Janus Capital Position's Better, But Issues Remain

Armed with additional capital and operating under an interim chief executive, Janus Capital Group Inc. has a long climb ahead for a recovery.

At midyear the Denver fund company's assets under management stood at $132.6 billion, down from $330 billion in 2000. In the past five years it has improved fund performance and changed its distribution model from a retail-oriented model to a third-party approach, but analysts said it must short up its balance sheet and perhaps consider more drastic changes if it wants to regain assets.

Geoffrey Bobroff of Bobroff Consulting in East Greenwich, R.I., said Janus has a "tall order." "I am troubled if they think that they can regain prominence just through organic growth," he said. "The market isn't going to grow at the rate that it did in the 1990s. Growth must come through an acquisition or a combination."

Gregory Frost, Janus' senior vice president and chief financial officer, said the company does not plan any dramatic changes. He said it will to continue to invest in developing its third-party distribution to "create a better and bigger footprint" and continue to introduce products even after Tuesday's ouster of the executive — CEO Gary Black — who initiated that strategy. Black was replaced Tuesday by Tim Armour, a director of the company, on an interim basis.

"A lot of the things that Gary put in place, that strategy won't change overnight," Frost said in an interview Wednesday. "The firm is in good shape. Our fundamentals are strong and the board doesn't feel a dramatic change in strategy is going to occur at this point."

Frost said Janus' goal for the next five years is to widen distribution through third parties and "grow the firm" organically. "In markets like this, it is tough to grow, but we are confident that we are well positioned," he said.

Bobroff said Janus is in a difficult spot because investors are moving money into fixed-income products — and Janus is an equity manager. "Janus needs to consider going private so that they aren't driven by quarterly earnings," he said. "This way they can focus on their products rather than worrying about the common shareholder and the next quarterly report."

Other analysts said Janus may have to consider selling itself. Matt Snowling, an analyst at Friedman, Billings, Ramsey Group Inc.'s FBR Capital Markets Corp. who covers Janus, said rumors have been circulating for years that Janus was up for sale and "there may be some truth to it, but it takes a lot to get a deal done. There are plenty of assets up for sale on the cheap right now, but a lot of boards are wary of selling."

On Tuesday, Janus said its second-quarter net income fell 76% from a year earlier, to $15.8 million. It also announced a capital raise and tender offer, saying it intends to offer $150 million in common shares and $150 million in convertible senior notes and is offering to repurchase about $400 million of outstanding debt.

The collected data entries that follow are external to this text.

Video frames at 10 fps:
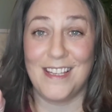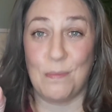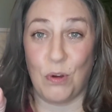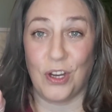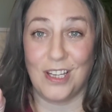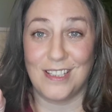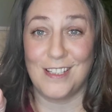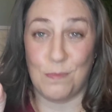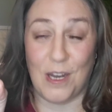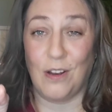this product
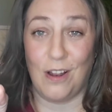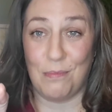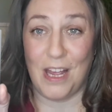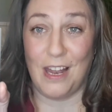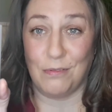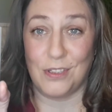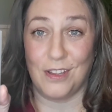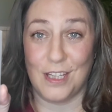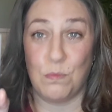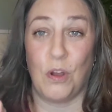and spend all of my allowance
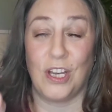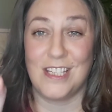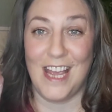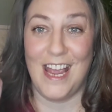on this product.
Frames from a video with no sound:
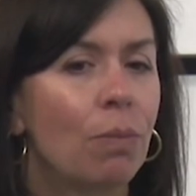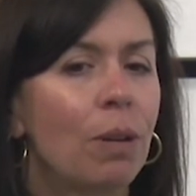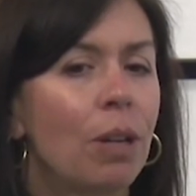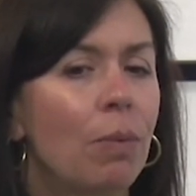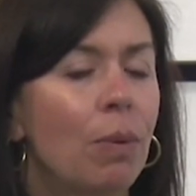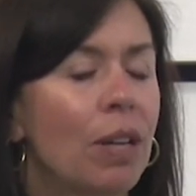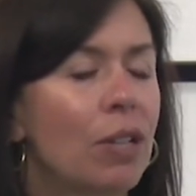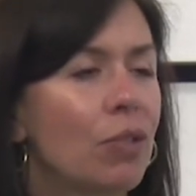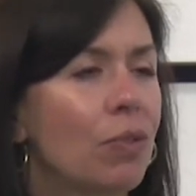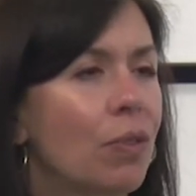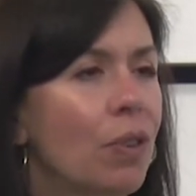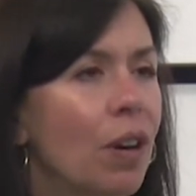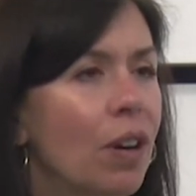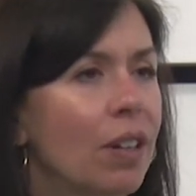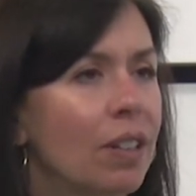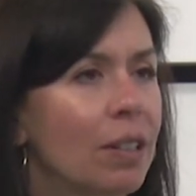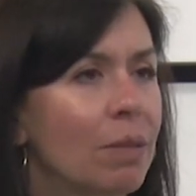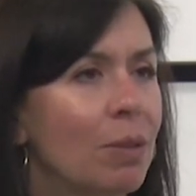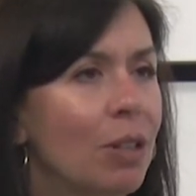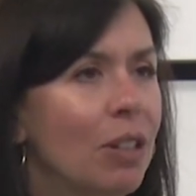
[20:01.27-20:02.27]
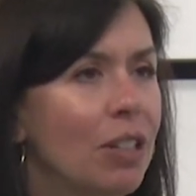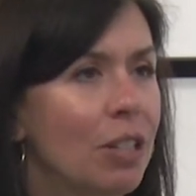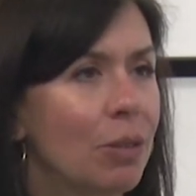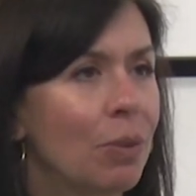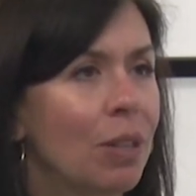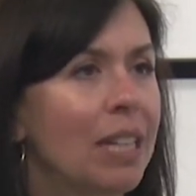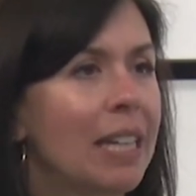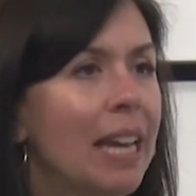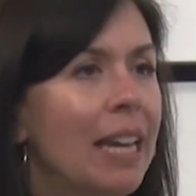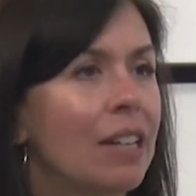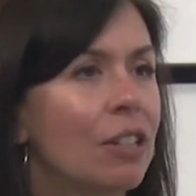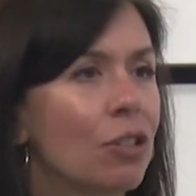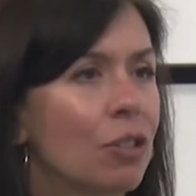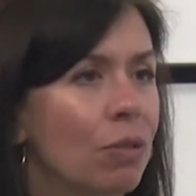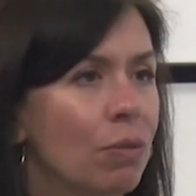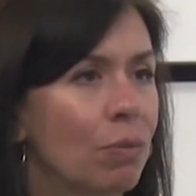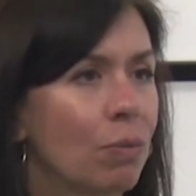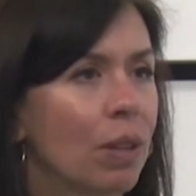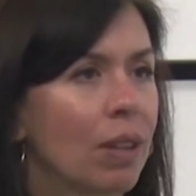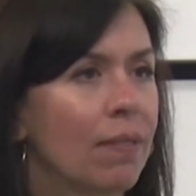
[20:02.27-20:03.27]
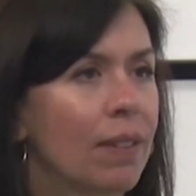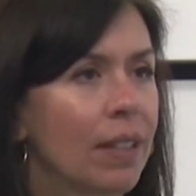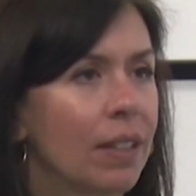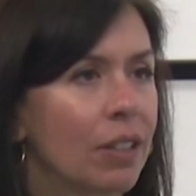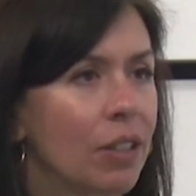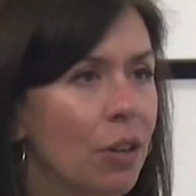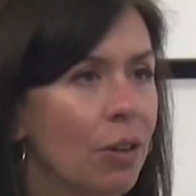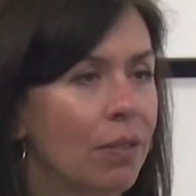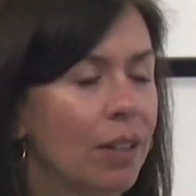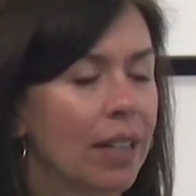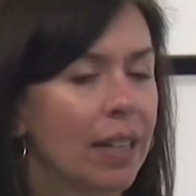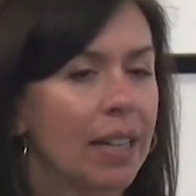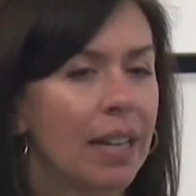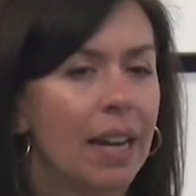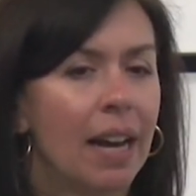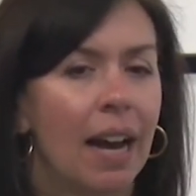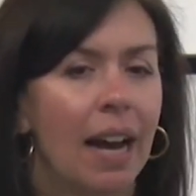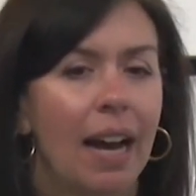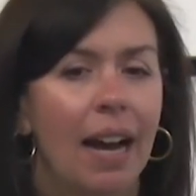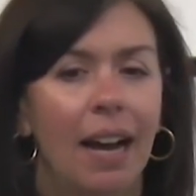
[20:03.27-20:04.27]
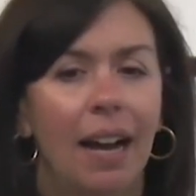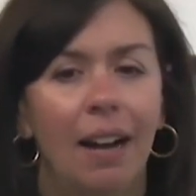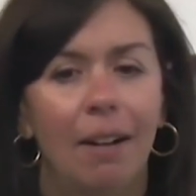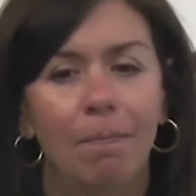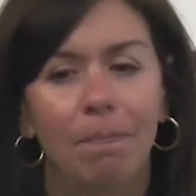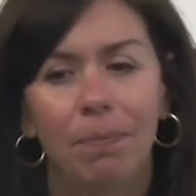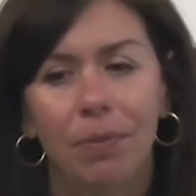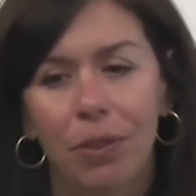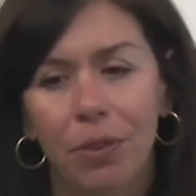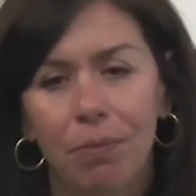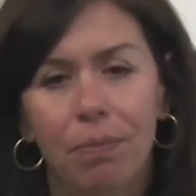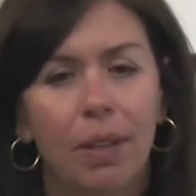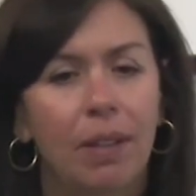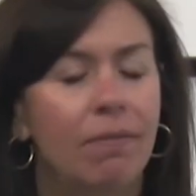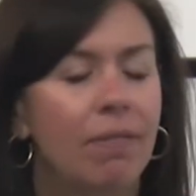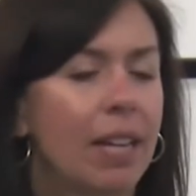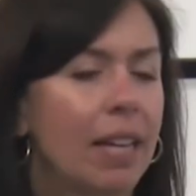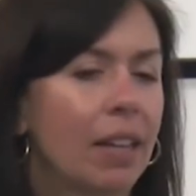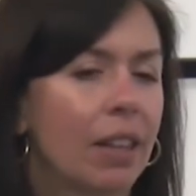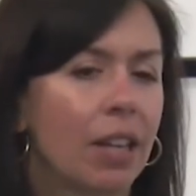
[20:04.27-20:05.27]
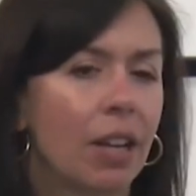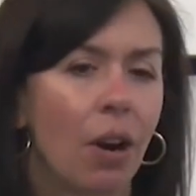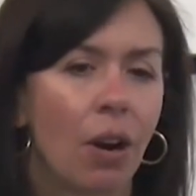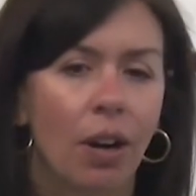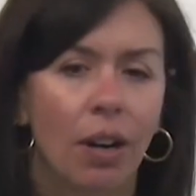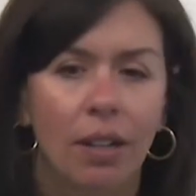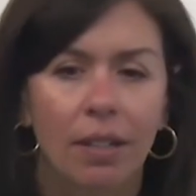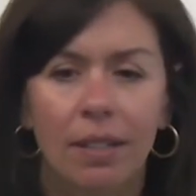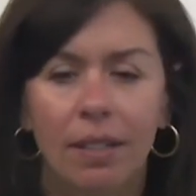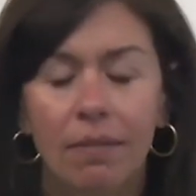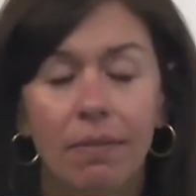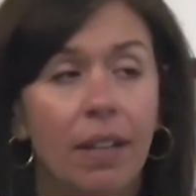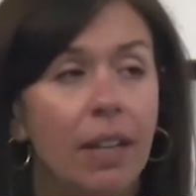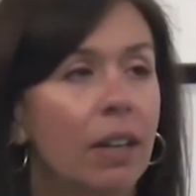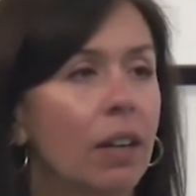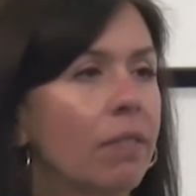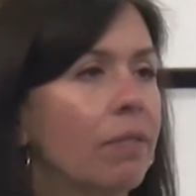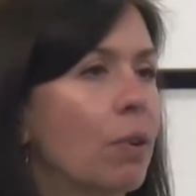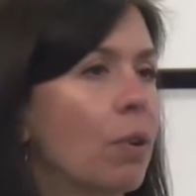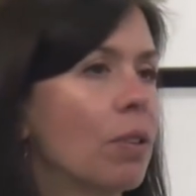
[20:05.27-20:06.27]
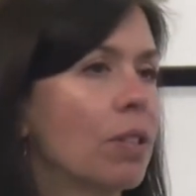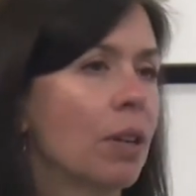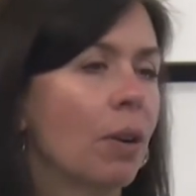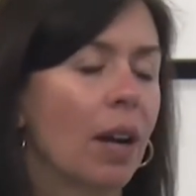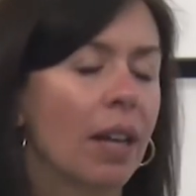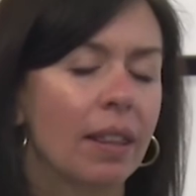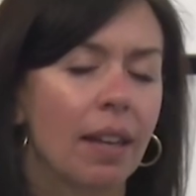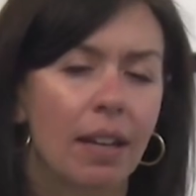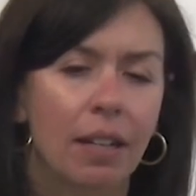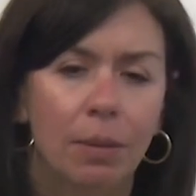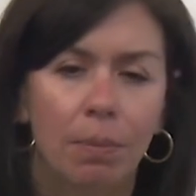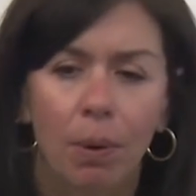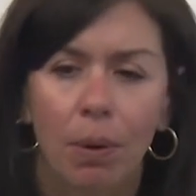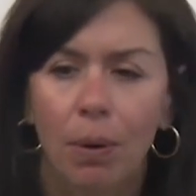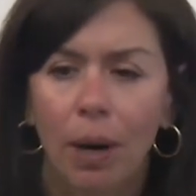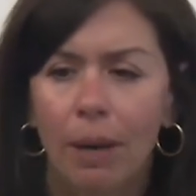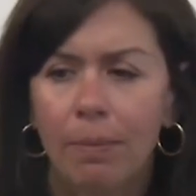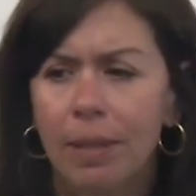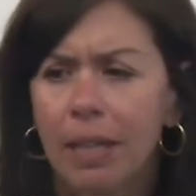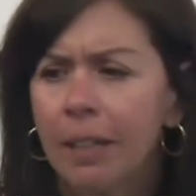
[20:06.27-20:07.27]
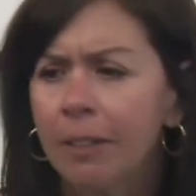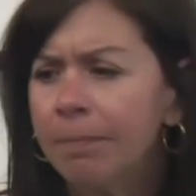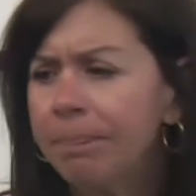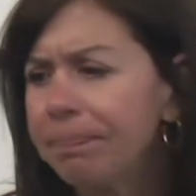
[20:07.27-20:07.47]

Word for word: many ways for our community to engage with Villanova um, th- via the arts, via, of course, our athletics programs.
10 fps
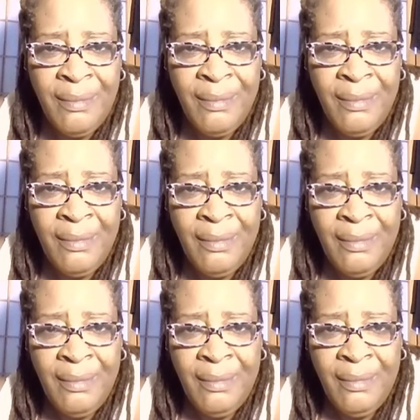
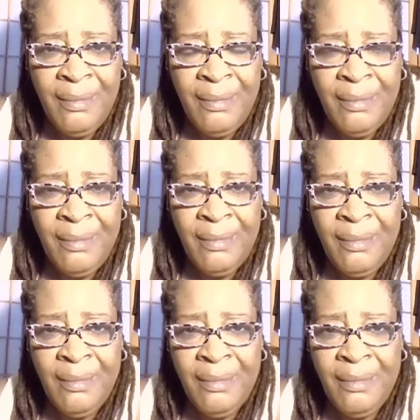
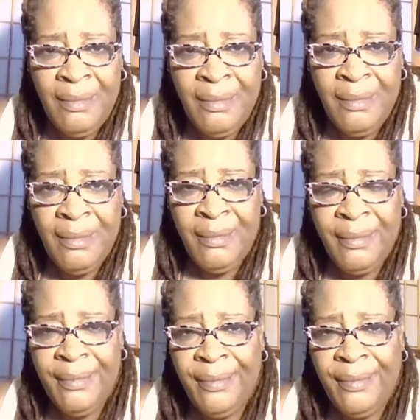Nothing is said.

By raising additional capital, anus will be on "stronger footing to eliminate downside risk," Frost said. "We are not alone in this boat," he said. "Companies are taking a hard look at their balance sheet. This capital will help us create a manageable balance sheet."

Snowling said the new capital is a "big step" for Janus as it tries to "dig out" from its nearly $1 billion in debt. It has worked hard to sharpen performance and regain some stability by adding capital, he said, but it "has injected a lot of uncertainty with investors with this management change."

"Janus is going to have to demonstrate to customers that they have things under control and can improve from here on what Black has done," Snowling said.